3) Do I prefer a smaller, close-knit faculty culture over a large program with many instructors?
Regis’ small team emphasizes mentorship, consistency, and commuter-friendly scheduling. If you thrive with frequent feedback and clear expectations, this can shorten the learning curve. If you want broad menus of subspecialty electives or large-campus clinic operations, weigh that against the benefits of consistent, relationship-based training.
4) Where do I want to build experience, and will placements near where I live help me get there?
The program aims to place students near their home base, which can support efforts to balance work and life commitments and help cement local networks for CF and first jobs. If you’re targeting a specific setting (e.g., schools, AAC-heavy caseloads, or medical rehab), ask how prior students have aligned placements with those goals.
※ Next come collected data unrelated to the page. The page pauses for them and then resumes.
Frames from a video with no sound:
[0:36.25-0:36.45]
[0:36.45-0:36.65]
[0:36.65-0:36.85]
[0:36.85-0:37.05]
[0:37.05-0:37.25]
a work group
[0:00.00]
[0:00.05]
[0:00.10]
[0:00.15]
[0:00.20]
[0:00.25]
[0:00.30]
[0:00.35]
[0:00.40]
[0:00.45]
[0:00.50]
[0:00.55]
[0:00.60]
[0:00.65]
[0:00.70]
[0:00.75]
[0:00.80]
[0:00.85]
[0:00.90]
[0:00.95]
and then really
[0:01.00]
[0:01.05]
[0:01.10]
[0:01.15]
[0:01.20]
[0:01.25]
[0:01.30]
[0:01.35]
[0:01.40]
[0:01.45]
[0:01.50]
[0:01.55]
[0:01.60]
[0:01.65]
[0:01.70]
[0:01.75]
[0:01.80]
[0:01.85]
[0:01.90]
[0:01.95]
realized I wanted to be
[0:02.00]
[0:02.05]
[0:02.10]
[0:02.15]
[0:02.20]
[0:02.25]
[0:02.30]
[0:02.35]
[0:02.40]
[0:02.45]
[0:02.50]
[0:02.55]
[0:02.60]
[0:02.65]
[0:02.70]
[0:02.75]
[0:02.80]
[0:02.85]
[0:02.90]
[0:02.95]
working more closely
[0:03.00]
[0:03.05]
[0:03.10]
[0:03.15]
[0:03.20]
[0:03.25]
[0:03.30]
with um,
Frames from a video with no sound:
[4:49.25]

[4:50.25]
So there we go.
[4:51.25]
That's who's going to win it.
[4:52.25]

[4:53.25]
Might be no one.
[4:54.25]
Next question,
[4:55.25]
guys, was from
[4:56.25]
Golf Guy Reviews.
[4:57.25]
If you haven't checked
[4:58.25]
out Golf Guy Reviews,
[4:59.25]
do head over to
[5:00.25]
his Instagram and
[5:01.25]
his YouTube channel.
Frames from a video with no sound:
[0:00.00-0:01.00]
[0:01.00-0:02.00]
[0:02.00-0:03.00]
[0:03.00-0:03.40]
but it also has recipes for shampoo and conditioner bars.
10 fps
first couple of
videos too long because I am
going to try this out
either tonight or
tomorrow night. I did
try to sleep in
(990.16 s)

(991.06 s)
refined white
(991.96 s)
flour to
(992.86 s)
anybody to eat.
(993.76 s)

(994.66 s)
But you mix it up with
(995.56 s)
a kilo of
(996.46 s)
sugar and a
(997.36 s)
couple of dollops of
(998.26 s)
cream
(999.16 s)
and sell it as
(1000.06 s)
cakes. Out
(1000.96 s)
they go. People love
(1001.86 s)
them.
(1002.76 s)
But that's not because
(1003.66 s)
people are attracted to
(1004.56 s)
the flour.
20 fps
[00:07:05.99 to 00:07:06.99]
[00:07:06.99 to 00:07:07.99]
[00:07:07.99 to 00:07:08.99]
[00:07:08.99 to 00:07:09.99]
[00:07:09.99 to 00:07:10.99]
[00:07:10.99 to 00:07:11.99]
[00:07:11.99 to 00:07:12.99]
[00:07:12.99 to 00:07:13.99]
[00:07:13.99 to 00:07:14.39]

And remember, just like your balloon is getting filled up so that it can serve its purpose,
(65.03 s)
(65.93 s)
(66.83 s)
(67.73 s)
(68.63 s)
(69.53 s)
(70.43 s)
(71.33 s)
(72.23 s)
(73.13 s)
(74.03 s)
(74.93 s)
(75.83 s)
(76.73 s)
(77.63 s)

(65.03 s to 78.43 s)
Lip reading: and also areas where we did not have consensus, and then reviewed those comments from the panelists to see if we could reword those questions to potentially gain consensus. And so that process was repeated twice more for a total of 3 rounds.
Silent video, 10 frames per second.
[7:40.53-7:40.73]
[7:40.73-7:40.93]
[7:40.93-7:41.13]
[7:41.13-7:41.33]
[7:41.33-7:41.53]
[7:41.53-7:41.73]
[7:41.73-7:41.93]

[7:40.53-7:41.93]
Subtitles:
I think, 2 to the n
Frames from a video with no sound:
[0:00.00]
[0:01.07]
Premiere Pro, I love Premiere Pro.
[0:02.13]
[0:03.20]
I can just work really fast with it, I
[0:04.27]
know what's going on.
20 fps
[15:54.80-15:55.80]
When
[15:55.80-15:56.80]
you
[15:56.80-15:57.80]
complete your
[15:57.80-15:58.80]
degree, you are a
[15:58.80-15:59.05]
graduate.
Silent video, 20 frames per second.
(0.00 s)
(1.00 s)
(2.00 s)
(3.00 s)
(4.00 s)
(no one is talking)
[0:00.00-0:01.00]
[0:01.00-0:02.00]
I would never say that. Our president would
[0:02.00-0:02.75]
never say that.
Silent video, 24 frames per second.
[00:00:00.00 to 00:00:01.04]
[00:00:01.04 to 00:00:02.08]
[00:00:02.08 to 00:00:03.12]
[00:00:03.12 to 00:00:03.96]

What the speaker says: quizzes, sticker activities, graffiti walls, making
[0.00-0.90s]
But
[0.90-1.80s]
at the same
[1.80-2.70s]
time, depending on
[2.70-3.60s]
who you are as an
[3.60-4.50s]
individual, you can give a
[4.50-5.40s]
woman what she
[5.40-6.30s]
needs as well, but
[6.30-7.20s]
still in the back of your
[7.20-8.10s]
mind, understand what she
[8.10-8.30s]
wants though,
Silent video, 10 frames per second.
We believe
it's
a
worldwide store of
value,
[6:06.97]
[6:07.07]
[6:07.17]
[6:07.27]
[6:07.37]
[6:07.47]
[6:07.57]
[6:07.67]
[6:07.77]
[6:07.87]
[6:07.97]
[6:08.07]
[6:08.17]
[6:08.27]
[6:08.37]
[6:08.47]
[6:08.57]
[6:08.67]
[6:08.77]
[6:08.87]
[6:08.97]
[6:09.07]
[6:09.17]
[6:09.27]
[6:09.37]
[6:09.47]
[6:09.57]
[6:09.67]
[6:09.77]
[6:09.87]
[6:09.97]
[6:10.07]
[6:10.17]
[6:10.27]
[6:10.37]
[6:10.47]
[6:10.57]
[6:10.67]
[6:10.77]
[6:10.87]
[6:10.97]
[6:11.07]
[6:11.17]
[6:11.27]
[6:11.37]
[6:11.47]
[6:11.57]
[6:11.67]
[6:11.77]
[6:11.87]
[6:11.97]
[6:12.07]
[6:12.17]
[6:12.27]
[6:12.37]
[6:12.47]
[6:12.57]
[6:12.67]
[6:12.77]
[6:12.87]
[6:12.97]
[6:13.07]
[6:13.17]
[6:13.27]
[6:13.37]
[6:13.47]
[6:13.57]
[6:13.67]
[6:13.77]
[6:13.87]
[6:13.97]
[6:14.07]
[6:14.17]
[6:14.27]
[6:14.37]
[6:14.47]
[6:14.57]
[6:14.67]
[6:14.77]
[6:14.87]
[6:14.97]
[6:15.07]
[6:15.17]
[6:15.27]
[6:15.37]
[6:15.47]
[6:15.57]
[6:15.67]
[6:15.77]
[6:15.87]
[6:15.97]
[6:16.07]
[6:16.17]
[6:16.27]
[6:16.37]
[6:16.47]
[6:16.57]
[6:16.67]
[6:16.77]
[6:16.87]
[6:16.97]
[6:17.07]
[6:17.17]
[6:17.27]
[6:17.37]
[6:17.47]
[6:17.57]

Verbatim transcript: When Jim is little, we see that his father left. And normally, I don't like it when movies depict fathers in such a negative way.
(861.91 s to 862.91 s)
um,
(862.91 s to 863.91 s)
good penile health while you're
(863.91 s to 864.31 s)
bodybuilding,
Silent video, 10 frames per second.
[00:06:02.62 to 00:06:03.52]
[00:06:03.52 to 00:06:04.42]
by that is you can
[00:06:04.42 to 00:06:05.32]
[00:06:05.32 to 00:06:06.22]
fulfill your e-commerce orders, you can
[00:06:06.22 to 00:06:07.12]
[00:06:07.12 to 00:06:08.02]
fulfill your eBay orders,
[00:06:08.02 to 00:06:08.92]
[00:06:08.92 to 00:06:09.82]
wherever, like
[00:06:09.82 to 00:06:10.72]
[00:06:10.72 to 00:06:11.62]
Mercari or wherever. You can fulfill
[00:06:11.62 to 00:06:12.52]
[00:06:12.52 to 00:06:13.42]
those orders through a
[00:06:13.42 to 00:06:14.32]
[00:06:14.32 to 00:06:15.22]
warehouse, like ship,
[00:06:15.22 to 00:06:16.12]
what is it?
5) Do I have a plan for ASHA requirements, Praxis®, and CF timing?
You’ll need at least 400 supervised hours to qualify for certification, then pass the Praxis and complete your Clinical Fellowship. Laying out when you’ll take Praxis (near graduation vs. early CF) keeps your timeline clean.

Fit Your SLP Education into Your Schedule
If you’re seeking a clear, efficient, and supportive route to becoming an SLP, Regis’s 21-month plan—with early off-campus clinicals and a commuter-sensitive cadence—offers a compelling path to your Clinical Fellowship.
The structure is built to help you meet ASHA’s requirements on time, cultivate the interpersonal and problem-solving skills employers prize, and enter a field with strong job growth and competitive pay.